Como o machismo provoca problemas emocionais, cognitivos e comportamentais e como profissionais da área de psicologia podem identificar e ajudar pessoas em sofrimento? O curso "Introdução à Análise do Comportamento e Feminismo: Implicações na Prática Clínica", promovido pelo Núcleo Evoluir, vai abordar essa temática. O evento será no dia 2 de dezembro, a partir das 9h, no auditório principal do Edifício Torre di Pietra, que fica na Avenida Ayrton Senna da Silva, 500, Gleba Palhano.

As responsáveis pelas aulas serão as psicólogas Amanda Oliveira de Morais (UEM/IMPAC) e Marcela de Oliveira Ortolan (UEL), ambas do coletivo Marias & Amélias de Mulheres Analistas do Comportamento. No período da manhã, o curso vai abordar a o impacto do machismo na vida das mulheres e a compreensão do feminismo por uma perspectiva científica, inclusive como campo teórico e político. À tarde, a partir das 14h, haverá sessão do CinEvoluir com exibição e discussão do filme Histórias Cruzadas. Como já é tradicional, o Cine oferece coffee break, pipoca e refrigerante durante o filme e certificado.

Reprodução/Pixabay

No curso, Marcela e Amanda vão apresentar casos clínicos para o treino de identificação de situações machistas e apontar as possibilidades de intervenções coerentes com a Análise do Comportamento e o Feminismo. "Vamos mostrar e discutir variáveis machistas presentes no desenvolvimento humano e, consequentemente, na produção de problemas emocionais, cognitivos e comportamentais", reforçam.
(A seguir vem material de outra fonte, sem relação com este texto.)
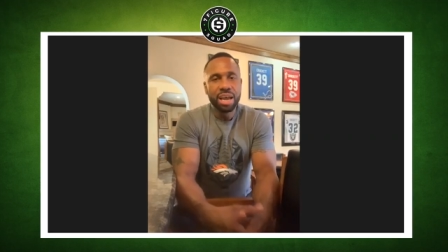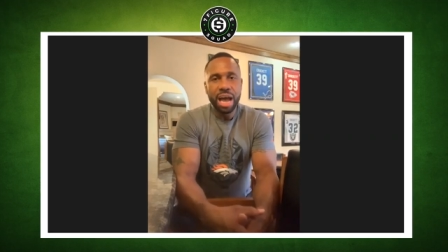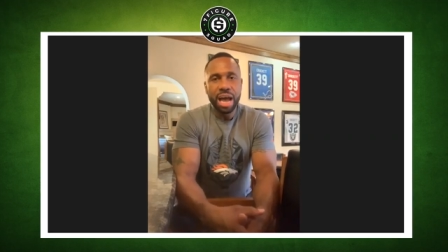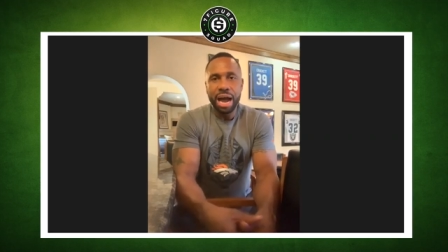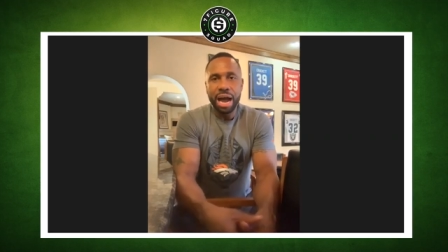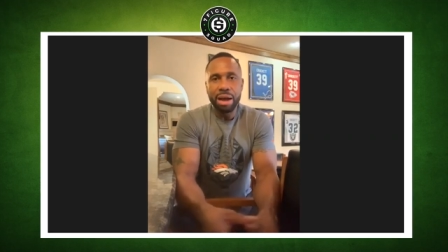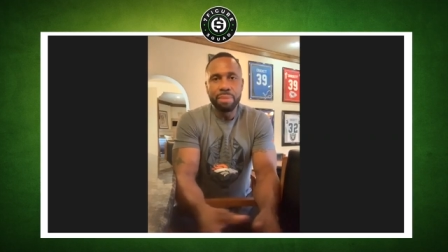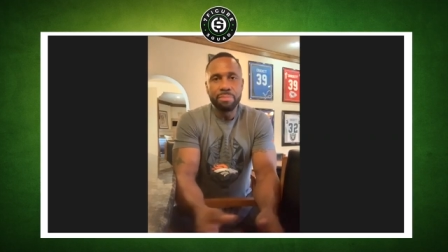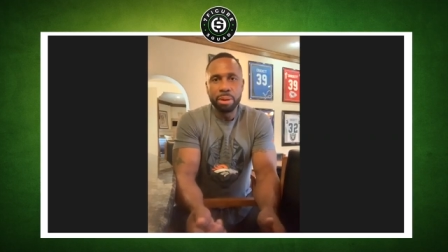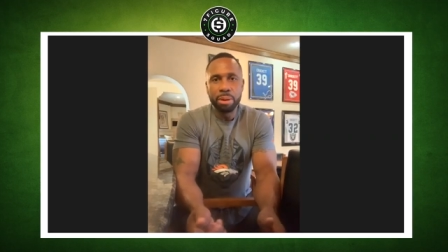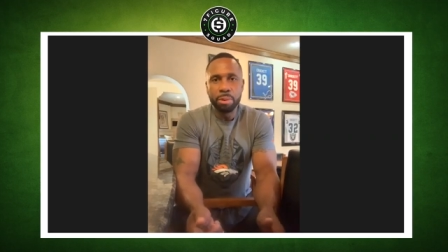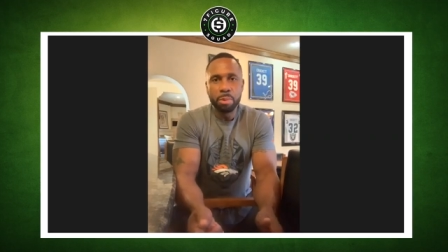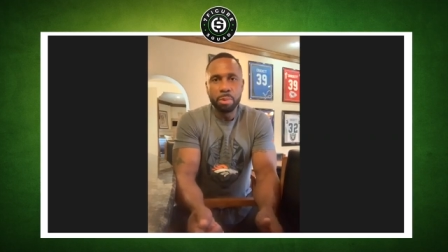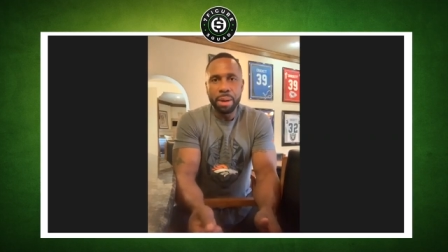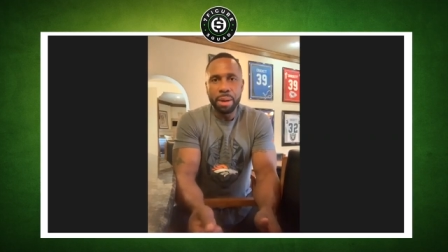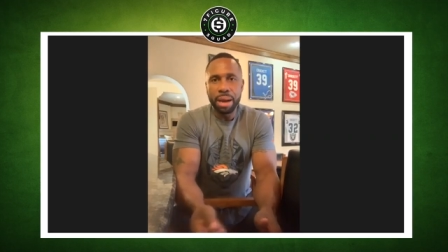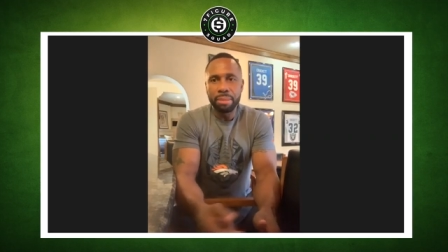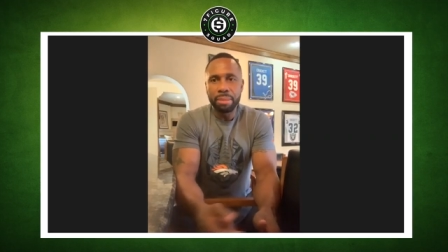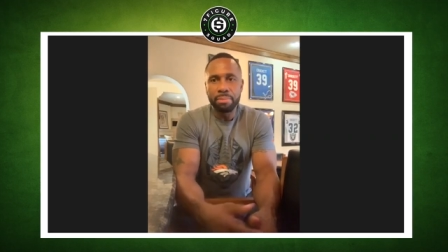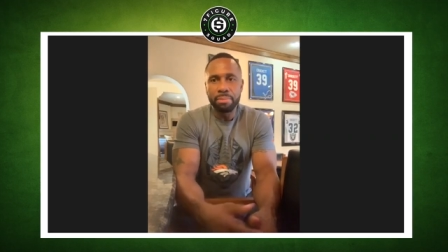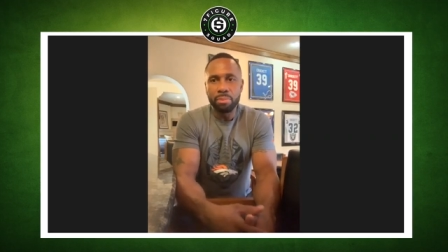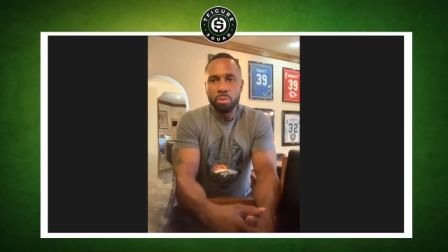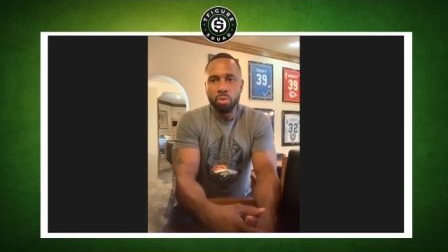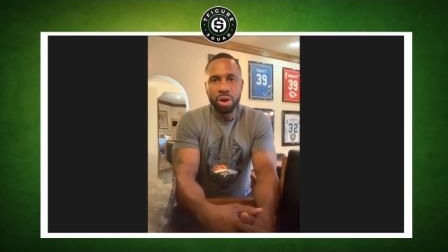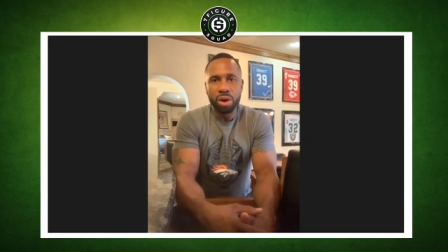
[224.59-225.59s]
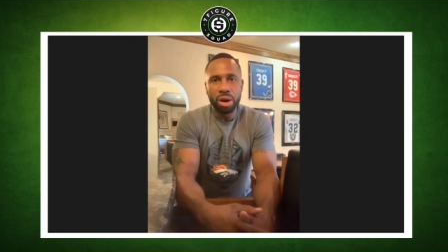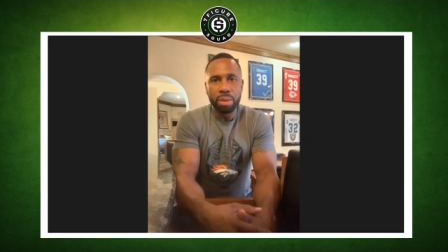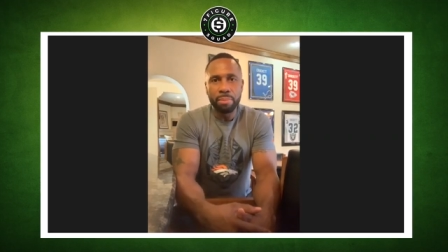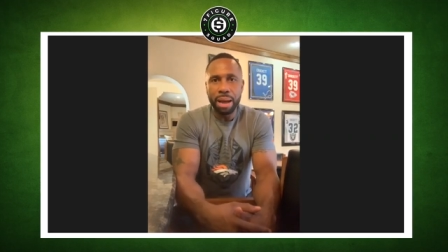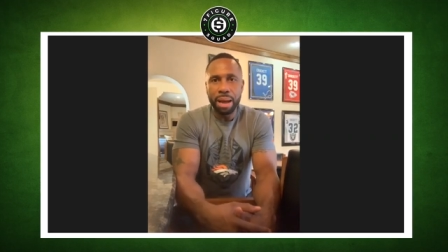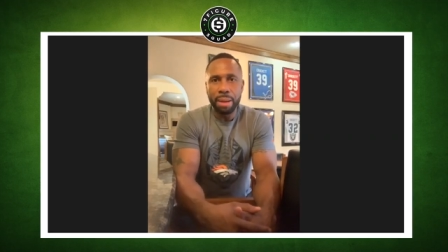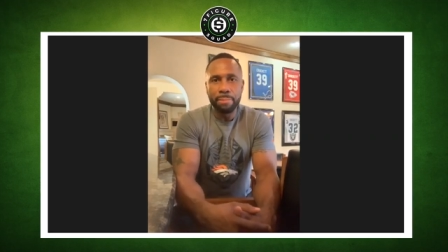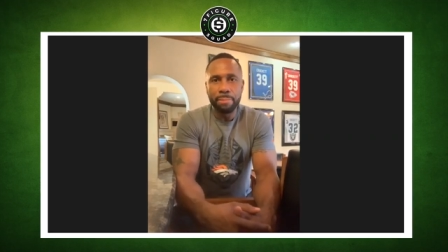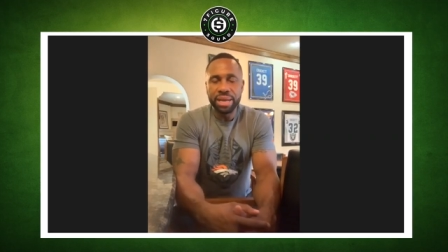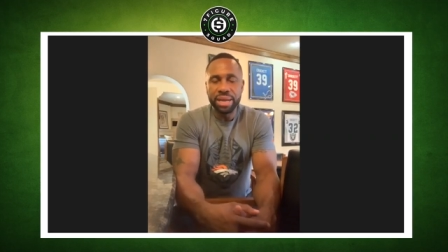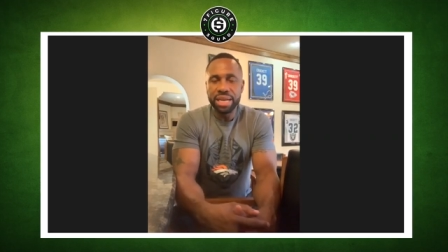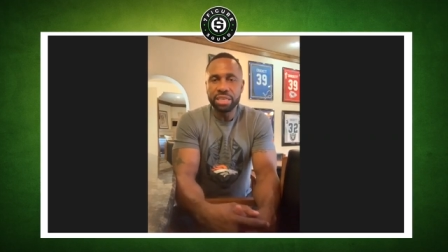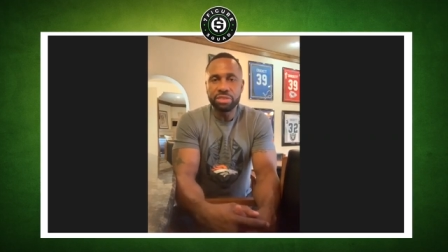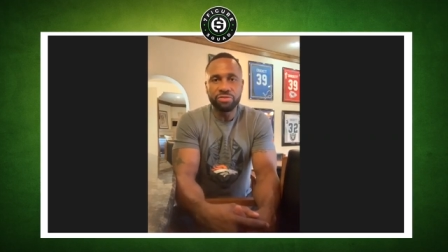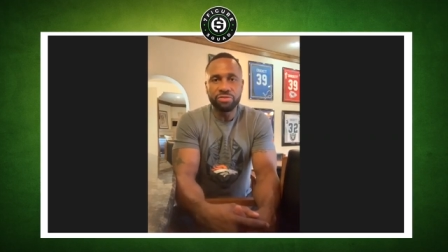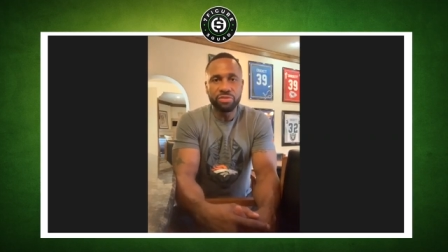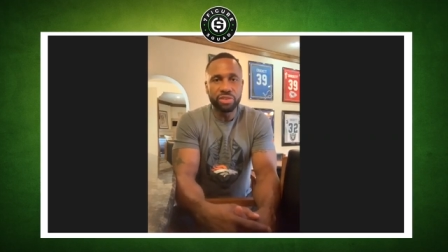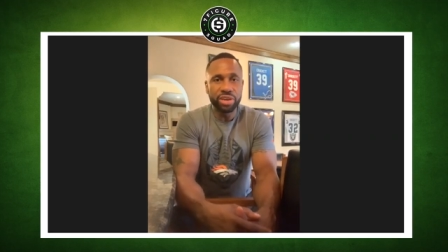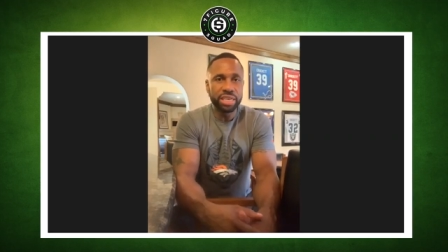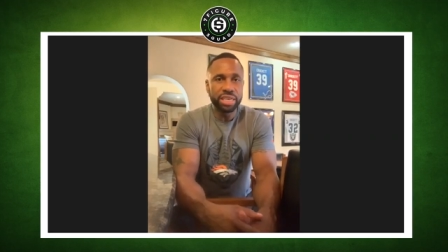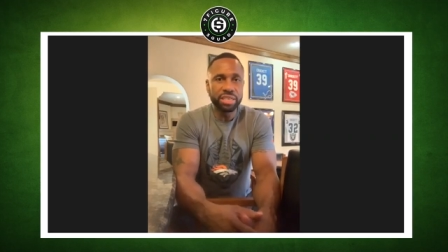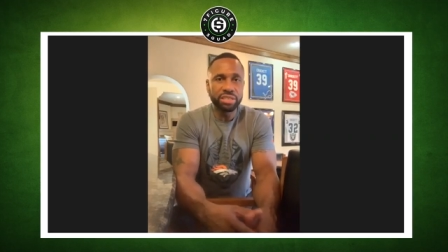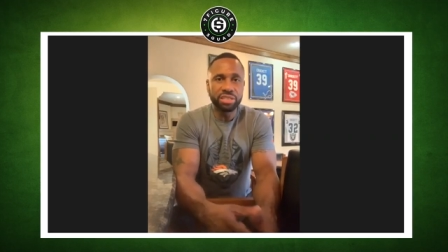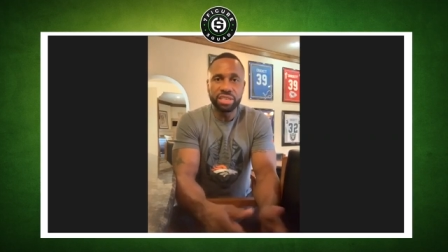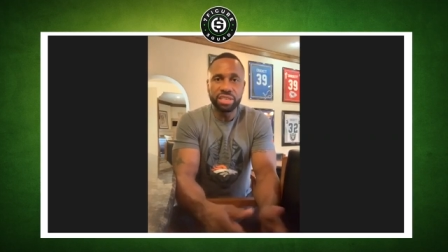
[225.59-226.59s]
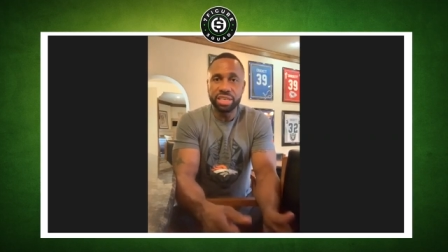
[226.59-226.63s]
I remember my one of my best friends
Para elas, todas as relações sociais das mulheres são afetadas pelo patriarcado, da vida privada (casamento, namoro, família, amigos) à vida pública (trabalho, eventos, participação política). As diferentes formas de violência - física, psicológica, sexual, patrimonial e moral, entre outras - são produtoras e produto desta cultura.

"Os efeitos da violência provocam diminuição da autoestima, isolamento, dificuldades nas interações sociais e aumento da probabilidade do desenvolvimento de depressão, ansiedade e transtorno de stress pós-traumático. Além disso, as lesões físicas, que vão de hematomas ao feminicídio, podem provocar adoecimento e DSTs", antecipam.